EXERCISE GOAL: Locate the line that contains "[21:54.50-21:55.40]". Print it and each following line through the end of the listing, verbatim, and nothing more.
------
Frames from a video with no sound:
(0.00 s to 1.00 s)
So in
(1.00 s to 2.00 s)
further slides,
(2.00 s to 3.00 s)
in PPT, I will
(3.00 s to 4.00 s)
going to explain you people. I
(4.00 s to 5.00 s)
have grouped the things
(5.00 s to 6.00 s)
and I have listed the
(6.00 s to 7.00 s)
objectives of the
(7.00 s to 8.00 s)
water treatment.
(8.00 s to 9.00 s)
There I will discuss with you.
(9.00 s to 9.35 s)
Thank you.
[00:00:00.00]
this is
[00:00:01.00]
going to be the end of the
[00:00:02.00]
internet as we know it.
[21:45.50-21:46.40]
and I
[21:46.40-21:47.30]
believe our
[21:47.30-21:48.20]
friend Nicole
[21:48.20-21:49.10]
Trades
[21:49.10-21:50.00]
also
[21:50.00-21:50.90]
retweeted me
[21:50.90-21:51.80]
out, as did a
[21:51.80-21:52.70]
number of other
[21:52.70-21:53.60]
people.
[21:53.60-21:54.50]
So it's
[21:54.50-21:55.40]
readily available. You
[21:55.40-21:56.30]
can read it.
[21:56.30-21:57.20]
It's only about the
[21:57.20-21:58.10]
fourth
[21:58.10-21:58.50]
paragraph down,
------
ANSWER TO THIS PROBLEM:
[21:54.50-21:55.40]
readily available. You
[21:55.40-21:56.30]
can read it.
[21:56.30-21:57.20]
It's only about the
[21:57.20-21:58.10]
fourth
[21:58.10-21:58.50]
paragraph down,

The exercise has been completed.